Gliflozins, the inhibitors of sodium-glucose cotransporter type-2 (SGLT-2), are primarily antidiabetics, whose benefits have been demonstrated in many cardiovascular diseases. Although the principle mechanism of actions of SGLT-2 inhibitors is known – the blockade of the sodium-glucose co-transporter in the proximal tubule, leading to glycosuria and natriuresis – there are additional metabolic as well as anti-inflammatory and anti-oxidant effects beyond. In this context, the role of hypoxia-inducible factor-1α (HIF-1α) is newly discussed as the potential mechanism underlying gliflozin’s beneficial effects. Hypoxia-inducible factors belong to transcription factors that control the transcription rate of genes involved in angiogenesis, metabolism, erythropoiesis, and apoptosis, as well as inflammation and fibrosis, their effects being dependent on the oxygen level. Using two unique rat strains – HIF-1α knockouts – we will analyze whether HIF1α is the underlying factor responsible for the beneficial effects of empagliflozin under normoxic and hypoxic conditions. We shall investigate the effects of chronic empagliflozin treatment on cardiac, hepatic, metabolic, and renal parameters in normotensive and hypertensive rat strains fed a diet rich in fat, fructose, and cholesterol with a focus on the role of HIF-1α and hypoxia in its beneficial actions.

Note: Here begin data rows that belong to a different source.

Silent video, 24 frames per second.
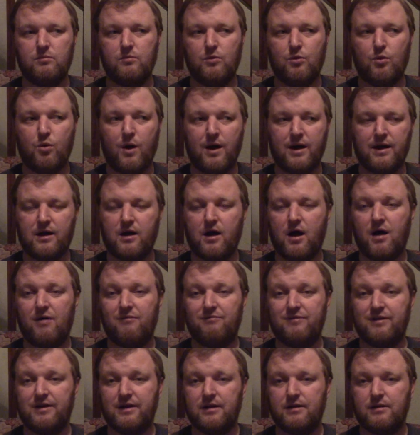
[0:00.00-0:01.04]
quite
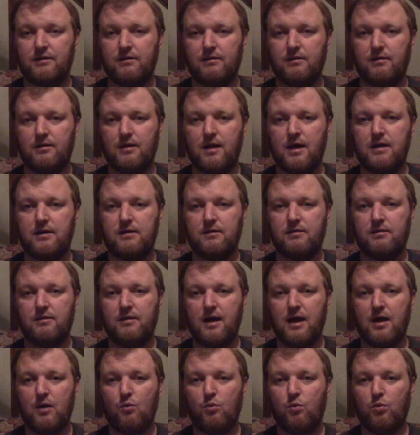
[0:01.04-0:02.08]
confident that
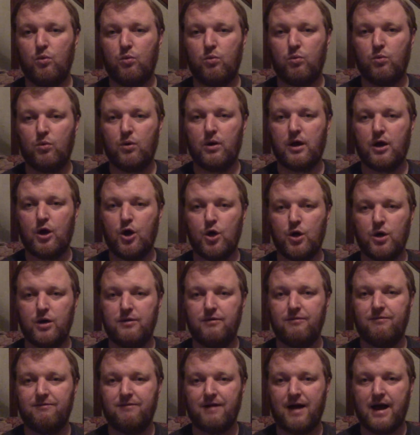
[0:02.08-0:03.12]
they could
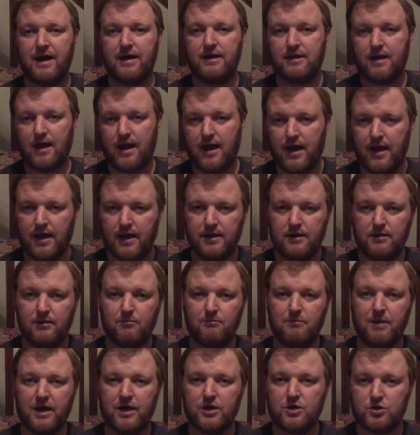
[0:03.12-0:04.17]
fight and
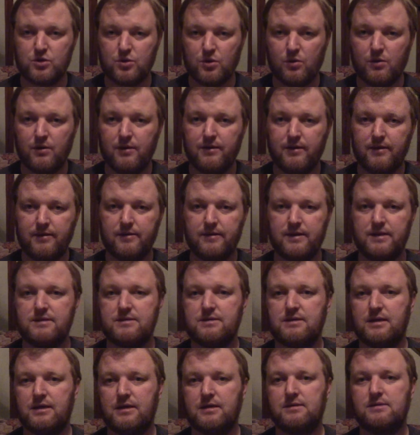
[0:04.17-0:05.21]
make sure that these
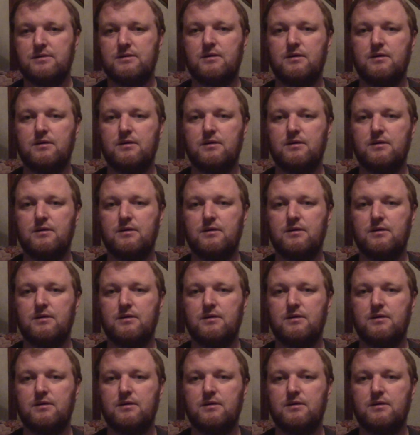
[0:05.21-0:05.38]
things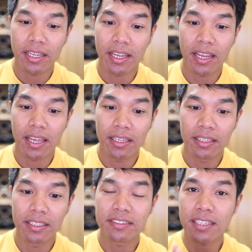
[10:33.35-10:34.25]

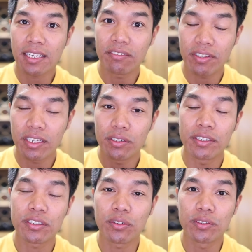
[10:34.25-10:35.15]
And the second video
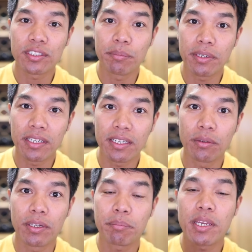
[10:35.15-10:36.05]
is going to be
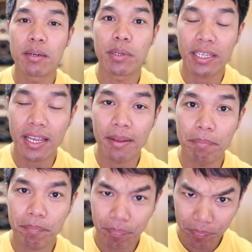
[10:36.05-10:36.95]
with Peter McCabe,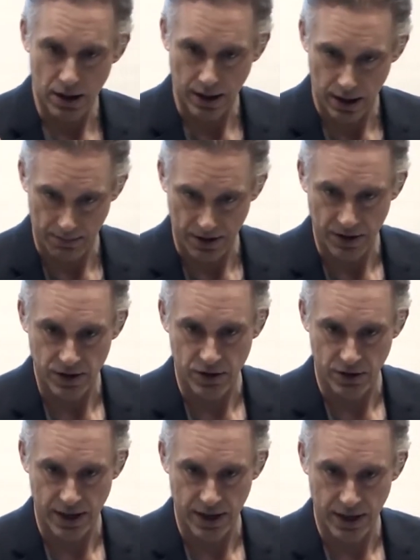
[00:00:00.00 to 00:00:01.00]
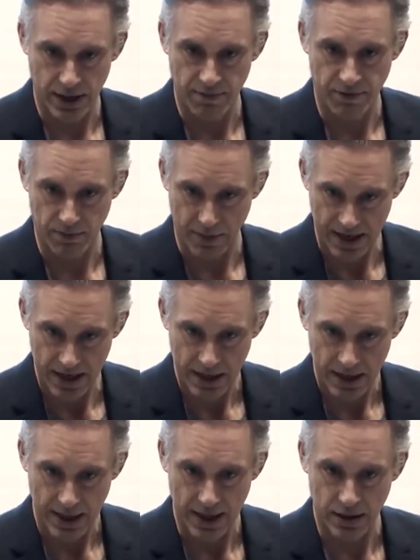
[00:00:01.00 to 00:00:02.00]
I'm in this trading game for
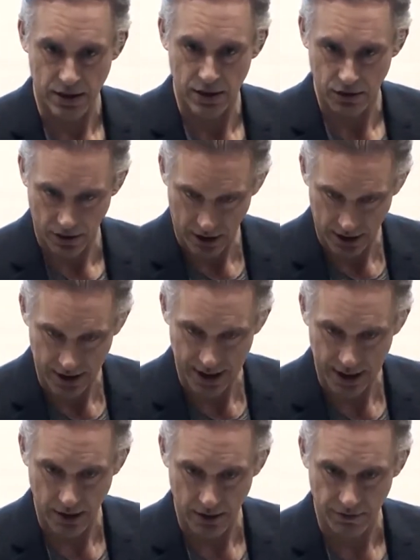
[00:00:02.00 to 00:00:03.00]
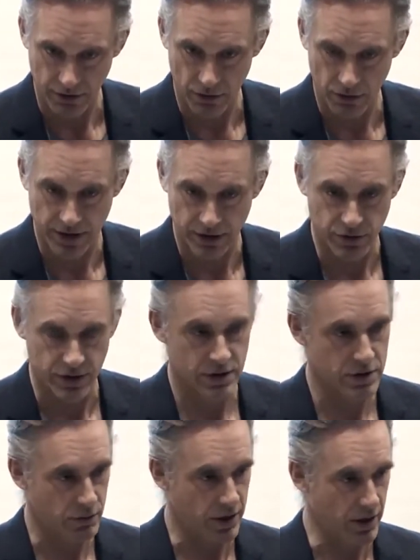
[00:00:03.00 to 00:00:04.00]
me, and you're going to take care of your own
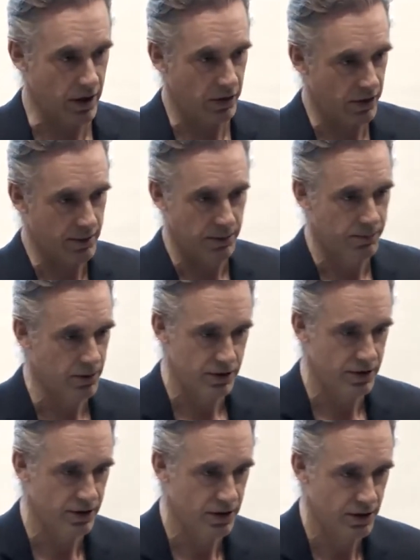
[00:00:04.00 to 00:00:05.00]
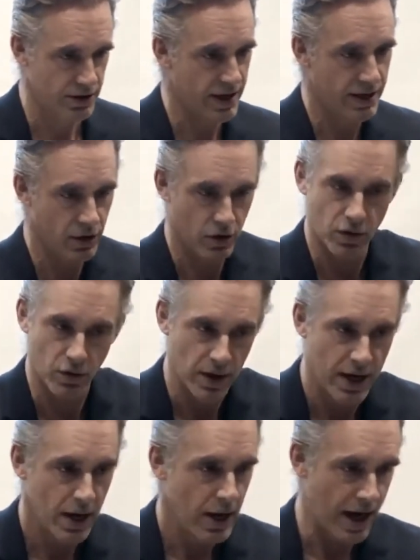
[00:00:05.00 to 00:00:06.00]
interests. Where an agreeable person is going to say, no, no,
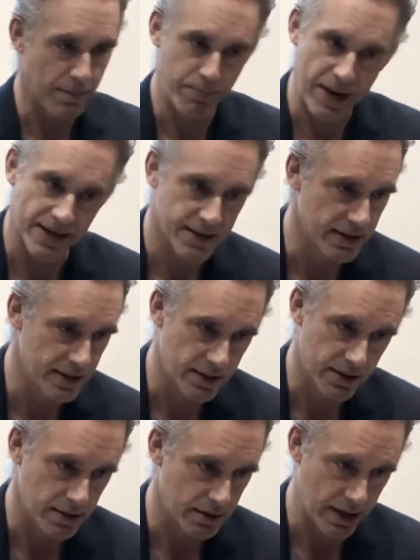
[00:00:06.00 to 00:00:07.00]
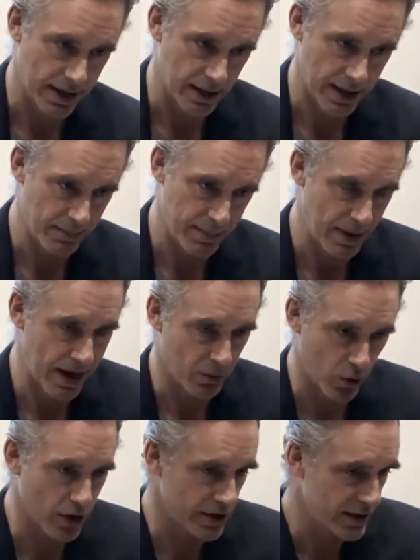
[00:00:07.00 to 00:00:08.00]
at best this is, at
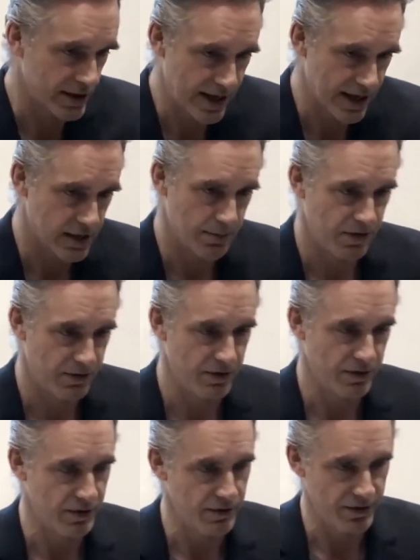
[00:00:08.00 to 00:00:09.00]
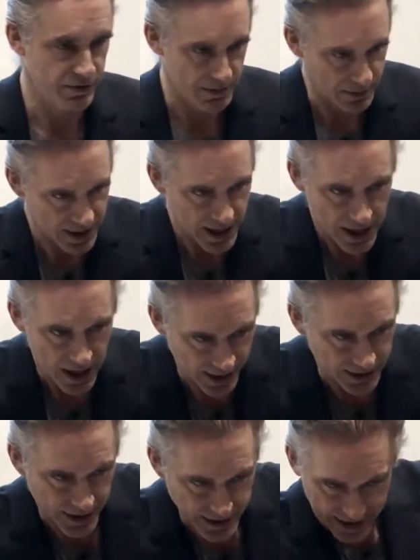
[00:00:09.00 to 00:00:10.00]
worst this has to be 50-50, but
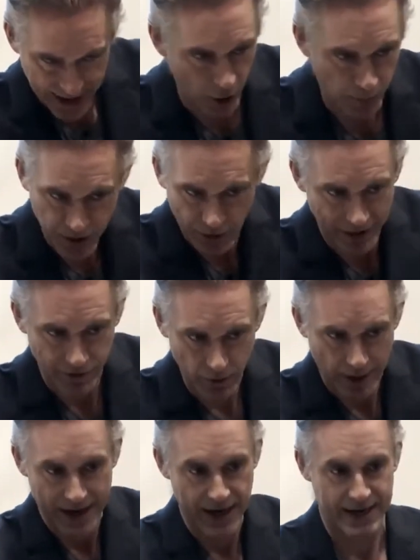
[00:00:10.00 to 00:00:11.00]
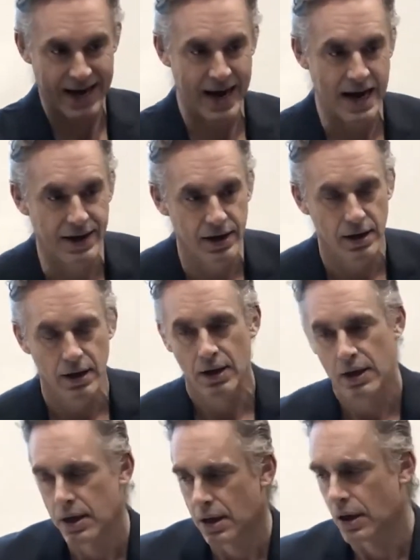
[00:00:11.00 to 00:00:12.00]
I'd like to help you every way I can.
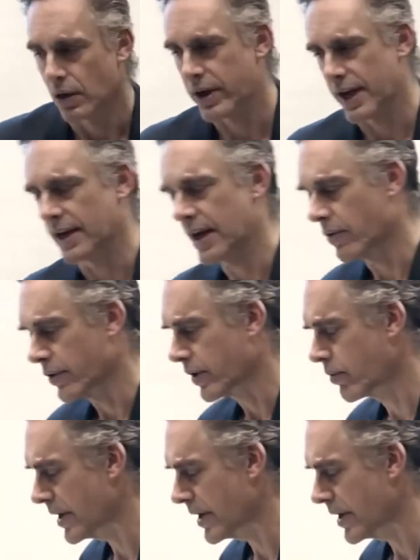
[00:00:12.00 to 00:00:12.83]
Okay, now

Candidate’s profile (requirements):

For this project, we seek students with a master’s degree in biomedical sciences (physiology, biochemistry and molecular biology, general medicine). We offer experimentally interesting and methodologically complex scientific work (from whole body to molecular biology methods) on a hot topic in contemporary biomedical experimental and clinical research. Our laboratory has extensive experience in cardiovascular research and successfully supervising PhD students.

References:

Malínská H, Hüttl M, Marková I, Miklánková D, Hojná S, Papoušek F, Šilhavý J, Mlejnek P, Zicha J, Hrdlička J, Pravenec M, Vaněčková I. Beneficial effects of empagliflozin are mediated by reduced renal inflammation and oxidative stress in spontaneously hypertensive rats expressing human C-reactive protein. Biomedicines. 2022;10(9):2066.

Hojná S, Rauchová H, Malínská H, Marková I, Hüttl M, Papoušek F, Behuliak M, Miklánková D, Vaňourková Z, Neckář J, Kadlecová M, Kujal P, Zicha J, Vaněčková I. Antihypertensive and metabolic effects of empagliflozin in Ren-2 transgenic rats, an experimental non-diabetic model of hypertension. Biomed Pharmacother. 2021;144:112246.